No peeking allowed before planned end.
Interim peeks allowed under the sequential-testing framework named in §5; peek results must be recorded in the tracking system.
Other (specify): […]

8. Reproducibility and governance

Tracking

Field	Value
Tracking system	[MLflow, W&B, Neptune, Aim, SageMaker Experiments, Vertex AI Experiments, Azure ML, Databricks, or another]
Experiment record ID	[tracking-system ID]
Code repository	[URL, plus branch and commit SHA at experiment start]
Data version (if applicable)	[DVC tag, feature-store version, LakeFS branch, or other]
Container image (if applicable)	[registry and SHA]

Regulatory mapping

Which regulatory anchors does this experiment produce evidence for? (From Article 13.)

EU AI Act Annex IV §§2, 3, 4, 5
EU AI Act Article 12 record-keeping
ISO/IEC 42001 Clause 9.1 monitoring records
NIST AI RMF MEASURE subcategories (list which)
Other (specify)
None (non-regulated system)

Retention

Field	Value
Retention system	[e.g., SharePoint, Confluence, document management system]
Retention duration	[e.g., 10 years for EU AI Act high-risk, per retention policy]
Access controls	[who can read, who can modify before commit, immutability policy]

Review and sign-off

Role	Name	Decision	Date
Owner	[…]	Authored	YYYY-MM-DD
Peer reviewer	[…]	Approved / requested changes	YYYY-MM-DD
Governance reviewer (if applicable)	[…]	Approved / requested changes / held	YYYY-MM-DD

Execution is not authorized until all required rows show “Approved” and the brief is committed to the tracking system. Modifications after authorization require re-approval; the modification, the rationale, and the re-approval are recorded in the tracking system with the original brief.

Notes on use

When to use this template.

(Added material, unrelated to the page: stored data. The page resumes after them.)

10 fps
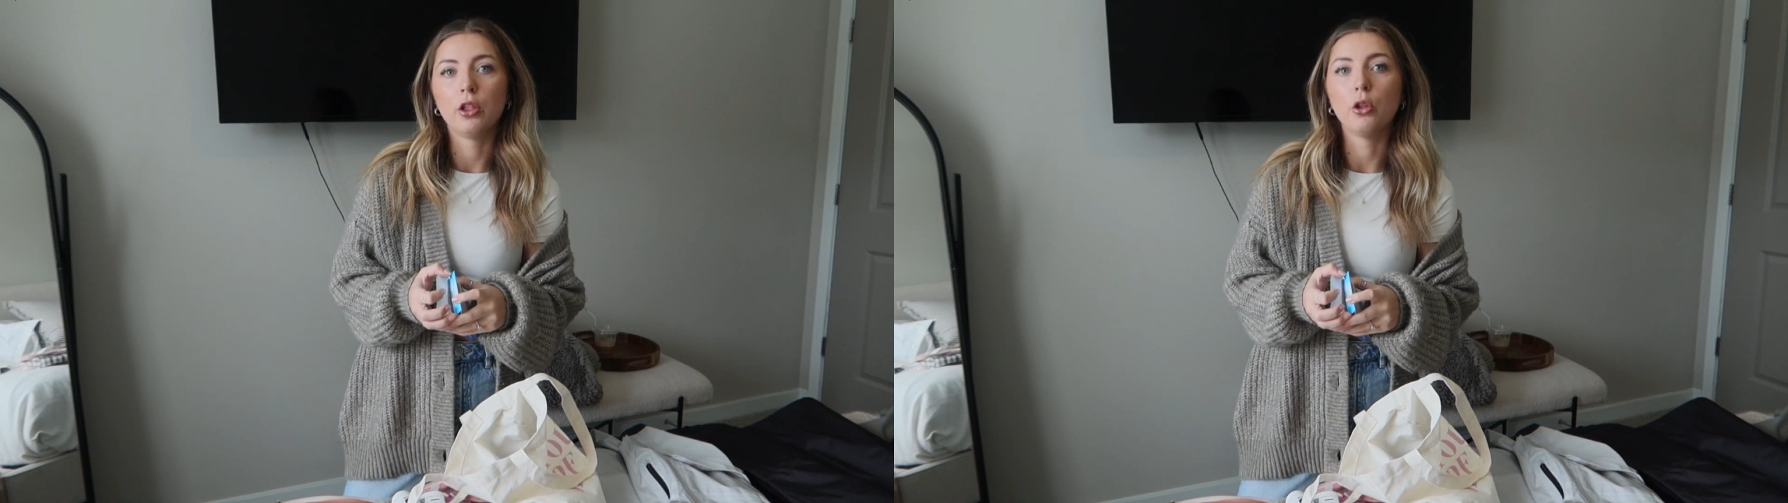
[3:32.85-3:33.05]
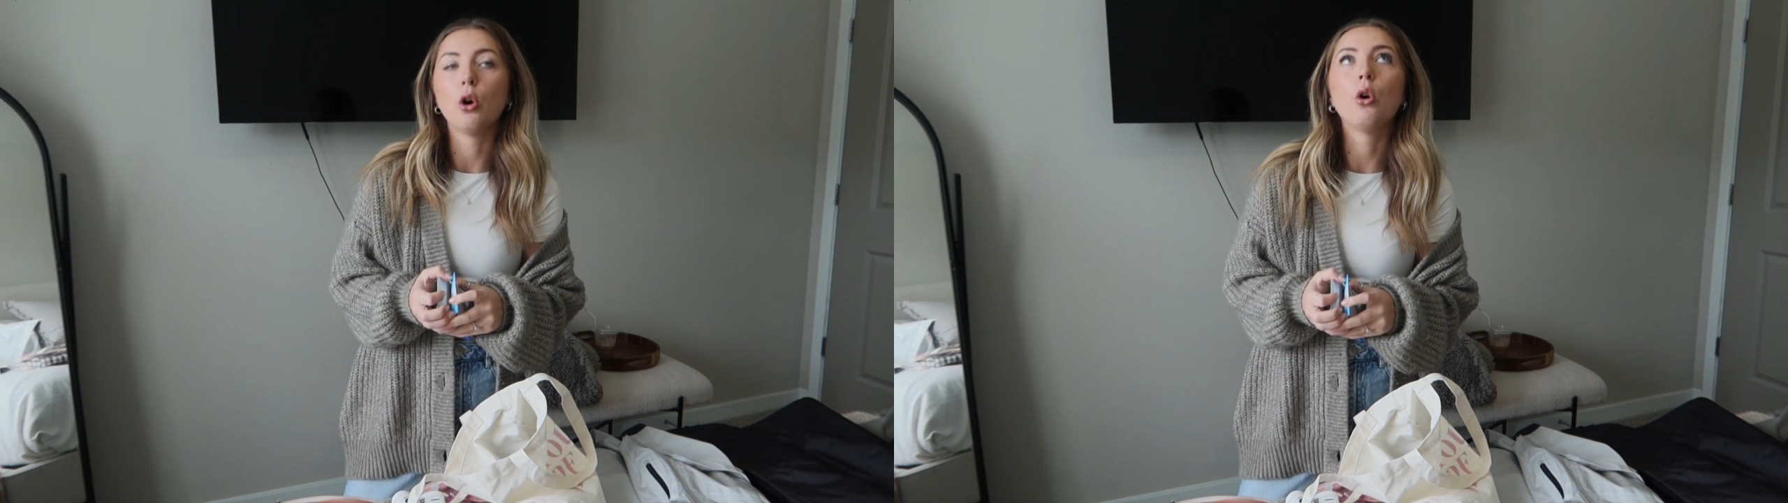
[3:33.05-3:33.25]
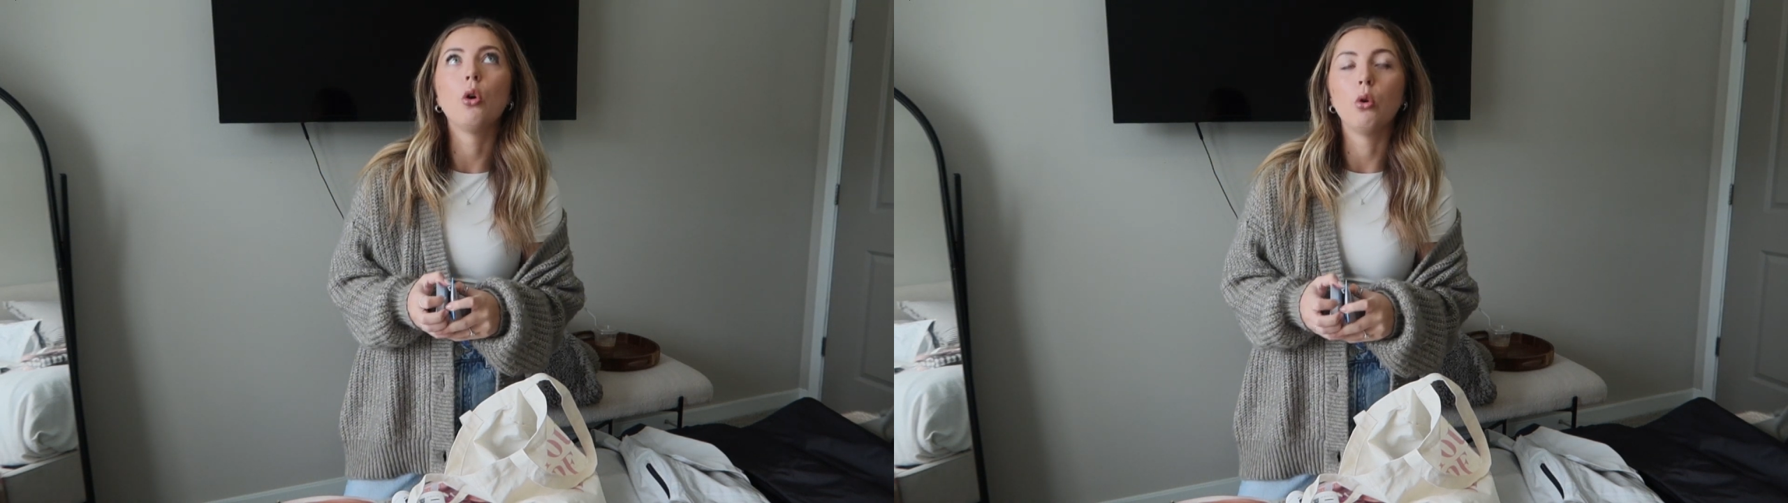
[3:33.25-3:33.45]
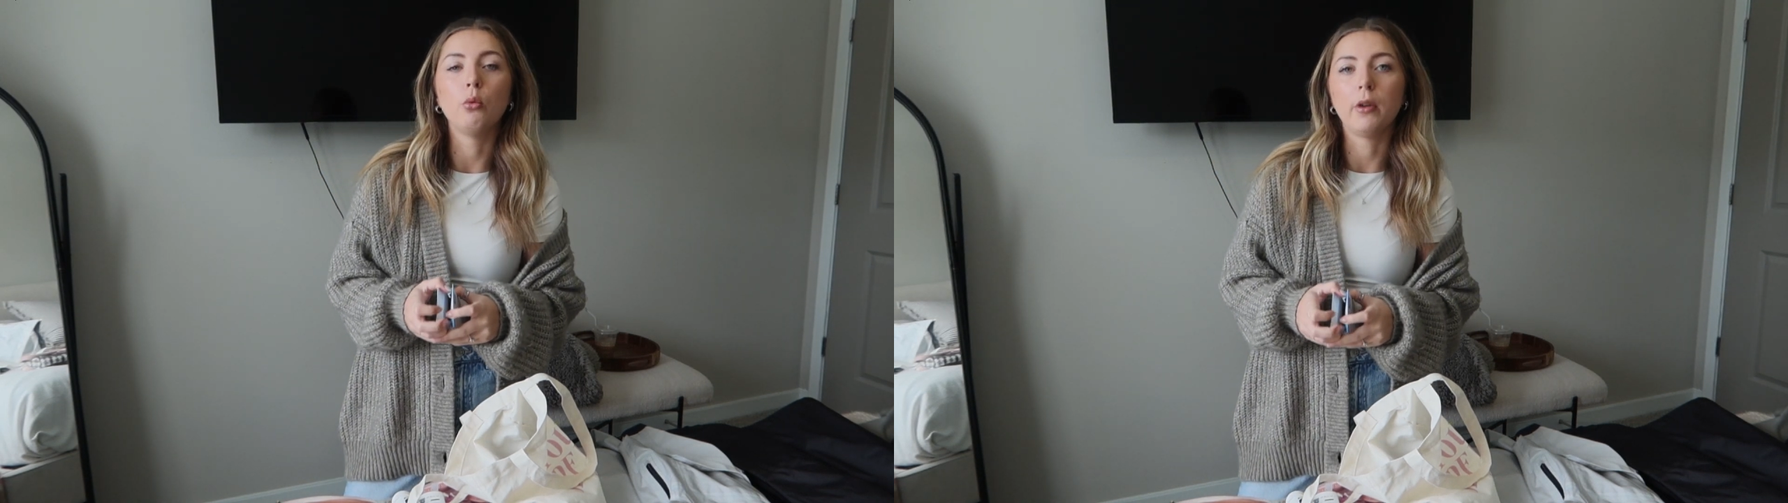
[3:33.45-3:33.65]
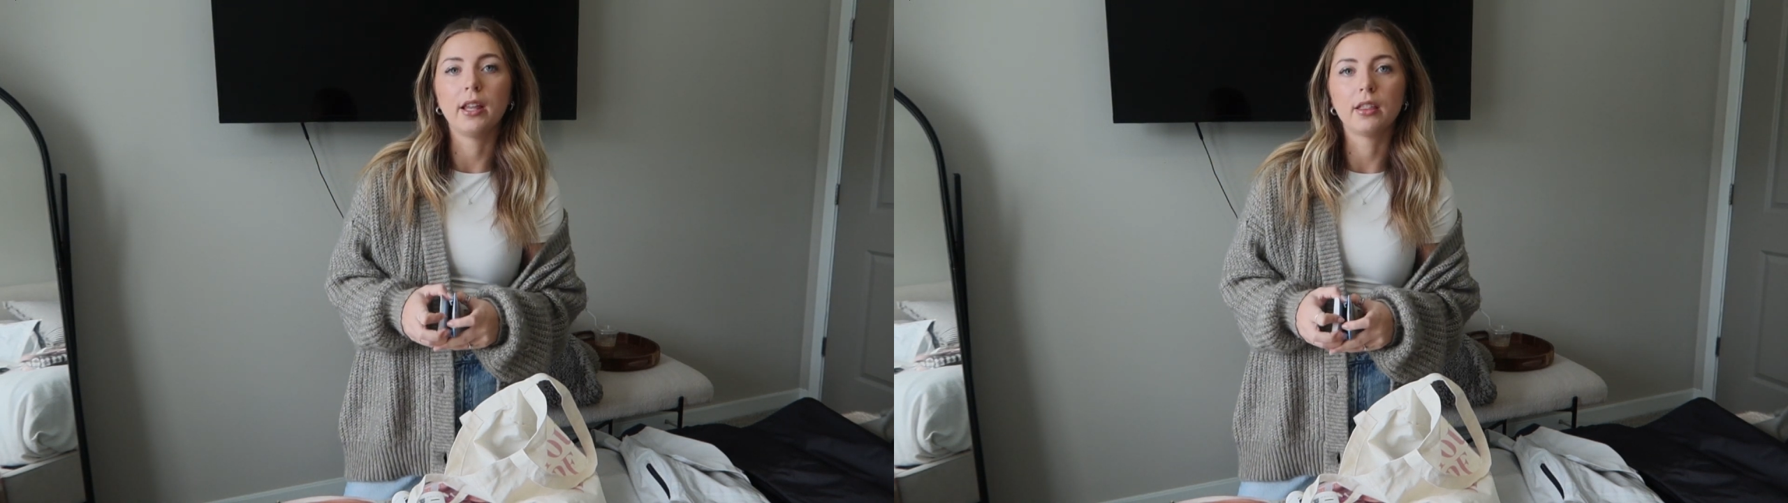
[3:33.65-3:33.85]
the
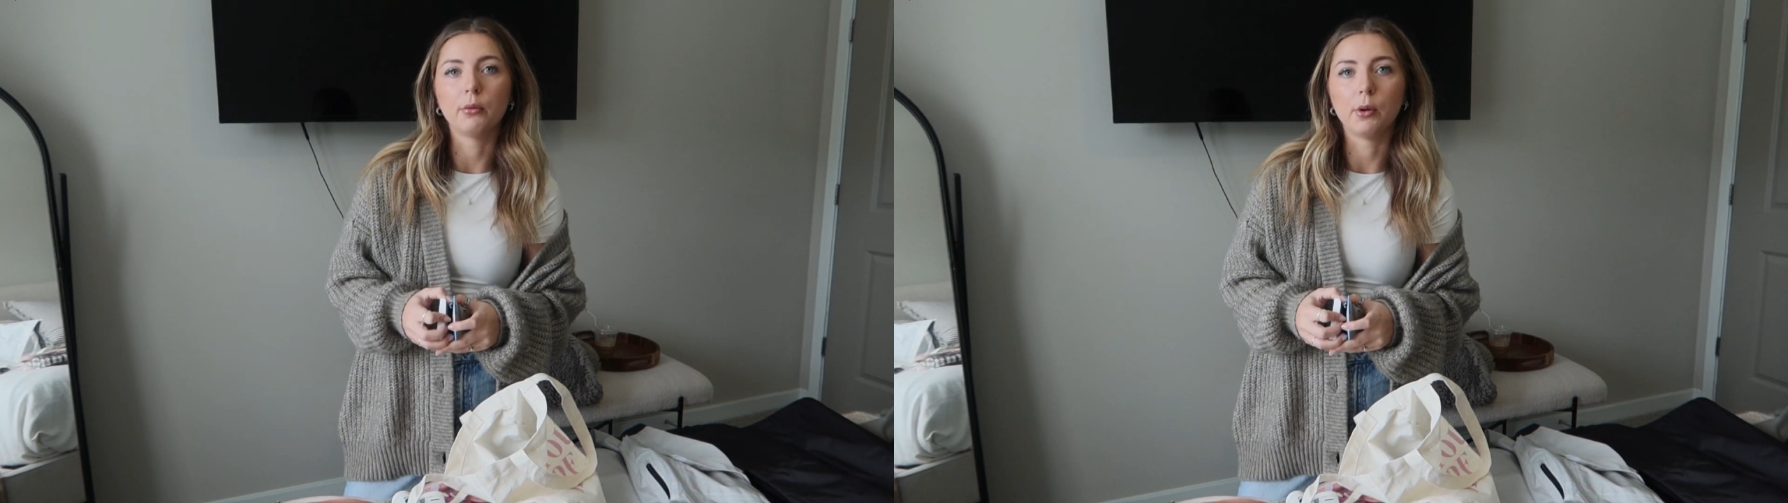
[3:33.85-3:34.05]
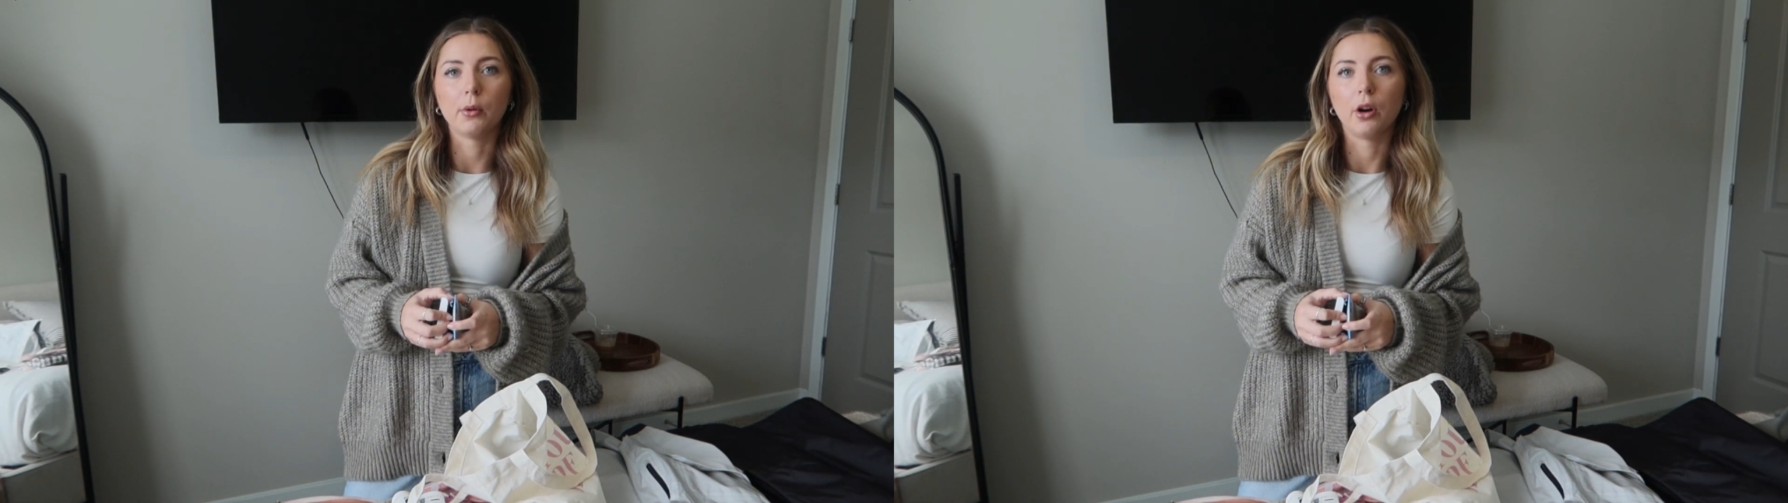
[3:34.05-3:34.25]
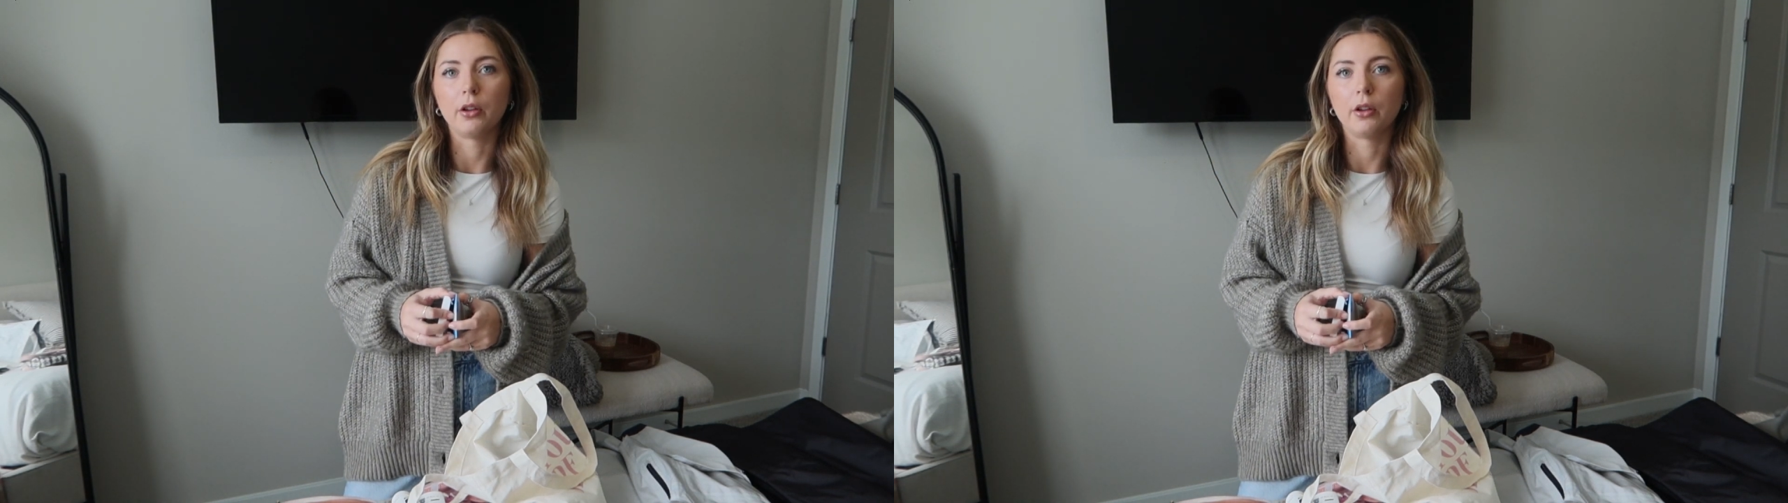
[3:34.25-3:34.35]
whole week that we were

Every experiment on a deployed or soon-to-be-deployed AI feature, regardless of risk tier. High-risk systems must use it; low-risk systems benefit from its discipline.

When a lighter template is acceptable. A very small offline experiment (a single training run for a personal hypothesis, run in under a day, with no production implications) can use a shortened version that omits §§5–8 and fits on half a page. The full template returns as soon as the experiment has any production pathway.

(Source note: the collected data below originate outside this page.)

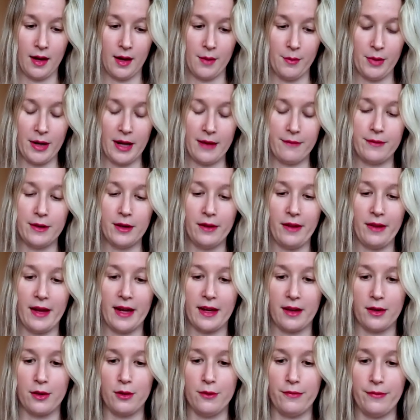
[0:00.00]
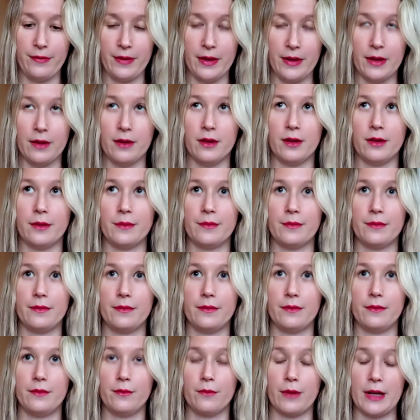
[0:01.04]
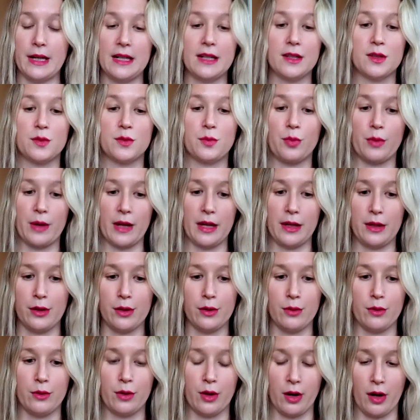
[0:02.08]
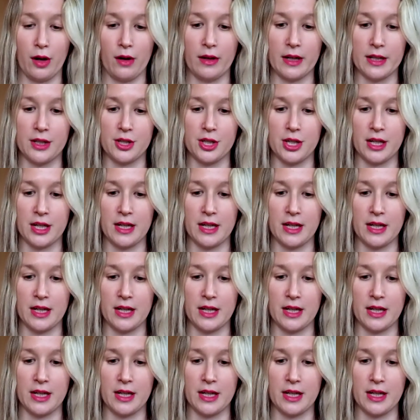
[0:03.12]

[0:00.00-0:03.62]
But I feel like you feel readings bring you courage.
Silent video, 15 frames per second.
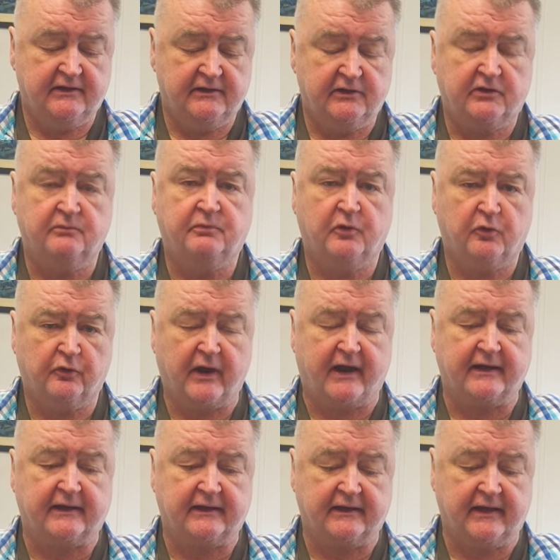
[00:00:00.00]
you can pull
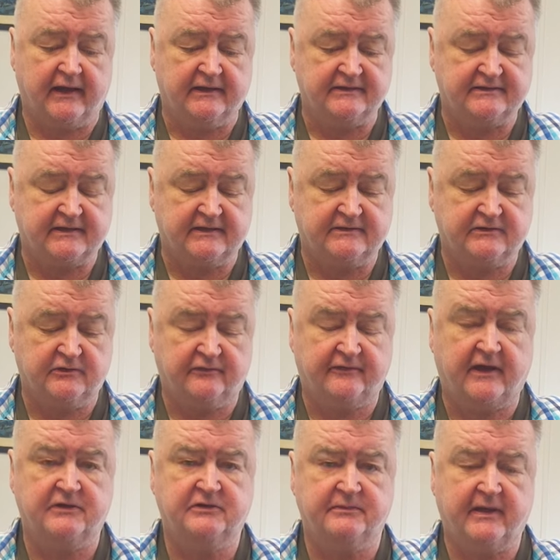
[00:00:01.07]
rank and say to your
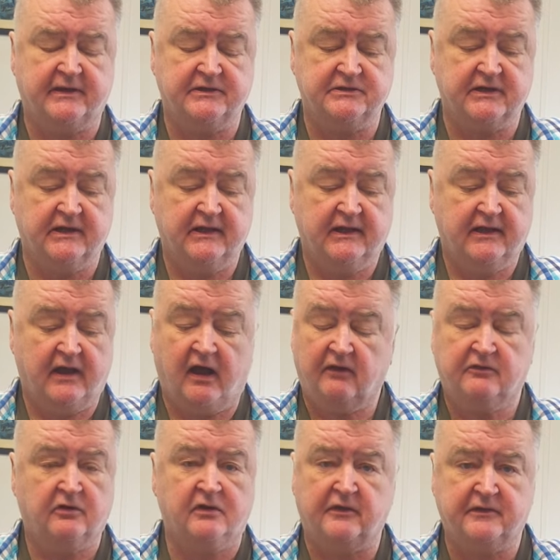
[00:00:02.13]
factory manager,
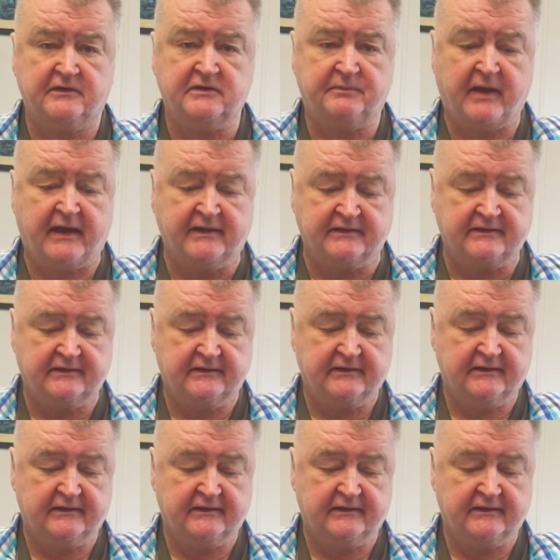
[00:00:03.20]
I've got nothing to paint.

Common errors in first-time use. Vague predicted effect (“will improve X”); missing guardrails; no decision rule; no stopping cost; no regulatory mapping for regulated systems. A peer reviewer catches these; a governance reviewer treats them as blocking.

What follows. The companion artifact is the experiment report, authored at conclusion (Article 14 §2). Every brief has a report; every report references the brief.